Do you see your work as a counsel of hope or despair?

For me, it is important that my creative works have a meaning, a way to provoke debate. But I also want to provide something beautiful to the viewer, something uplifting in a world that can be challenging for all of us.

Sámi culture has been developed and refined through millennia of interaction between the lives of people and the forces of nature. The Sámi people and other indigenous peoples around the world have always lived in harmony with nature. They understand the sustainable harvesting of natural resources, how to live lightly on the land, a knowledge that stretches far back in time. It is a legacy that has been passed on through storytelling. Those stories remain very relevant today… existentially so.

My experiences growing up have been important in shaping my interpretation of reality, and conveying this through my photographs and films. Nature is the driving force in my imagery, which often features animals that act as the messengers between our world and that other shamanistic realm. Animals, rivers, and nature all come with a powerful message: you are not alone, something is there, a driving force which is bigger than all of us.

© Gjert Rognli ‘Echoes from the Past’ 2020 from the series ‘What Nature Knows – Dan maid luondudiehtá’

What has artmaking taught you?

Making art has taught me the importance of using one’s whole story. Having a triple minority background has not always made it an easy journey. But I have come to understand that one must embrace the darkness in order to understand the light.

I have learned that making mistakes is an essential part of the process of creating art. Making mistakes shows you the path to a better result.

Art is our fifth power. It has the potential to reshape the political landscape, to bring forth new ways of seeing the world and the environment. While I believe this can apply to all conflicts and challenges we face as a global community, art cannot do this alone… but everything starts somewhere in our lives.

© Gjert Rognli ‘Northern Nights’ 2020 from the series ‘What Nature Knows – Dan maid luondudiehtá’

Biographical Notes

Gjert Rognli was born in Manndalen, a village in the Kåfjord municipality of Northern Norway, in 1966. He holds a bachelor’s degree in multimedia systems from Noroff Instituttet, Kristiansand, Norway (2004).
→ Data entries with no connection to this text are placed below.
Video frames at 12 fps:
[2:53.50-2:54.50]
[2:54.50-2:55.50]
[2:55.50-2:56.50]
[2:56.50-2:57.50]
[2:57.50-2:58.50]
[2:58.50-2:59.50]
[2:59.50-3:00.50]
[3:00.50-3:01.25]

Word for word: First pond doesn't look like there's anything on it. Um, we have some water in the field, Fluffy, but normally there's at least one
His work has featured in seventeen solo and forty-five group exhibitions across Norway, and in Brazil, Dubai, Egypt, Germany, Greece, Hungary, Iceland, Italy, Japan, Luxembourg, the Netherlands, the United Kingdom, and the USA. In France, his work was exhibited in the Louvre, Paris.
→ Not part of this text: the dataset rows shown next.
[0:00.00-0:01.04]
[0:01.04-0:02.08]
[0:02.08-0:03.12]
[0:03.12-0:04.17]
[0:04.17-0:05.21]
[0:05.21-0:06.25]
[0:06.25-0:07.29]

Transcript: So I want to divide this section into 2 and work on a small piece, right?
His photographs have won numerous accolades including first place at the Fine Art Photography Awards, UK (2021); gold awards at the Tokyo International Photo Awards (2021), MUSE Photography Awards (2024), and the European Photography Awards (2024). In 2025 he was named photo-book winner at Belfast Photo Festival, gold winner at the European Photography Awards, and Platinum winner at the Muse Photography Awards. His films have won over eighty awards worldwide and have been screened at more than fifty international festivals and events including COP27 climate conference in Egypt and COP28 in Dubai.

Gjert Rognli’s photographic works are held in a number of public and private collections including Preus Museum of Photography and the Sámi Parliament, both in Norway. His images feature in the books ‘Joiki den gamlesamiskereligionen’ [Joik and the old Sámi religions] published in 2006 by Forlaget Vett & Viten, and ‘Váritleatseammát’ [and the mountains are the same] published by ČálliidLágádus in 2013. He currently lives and works in Oslo.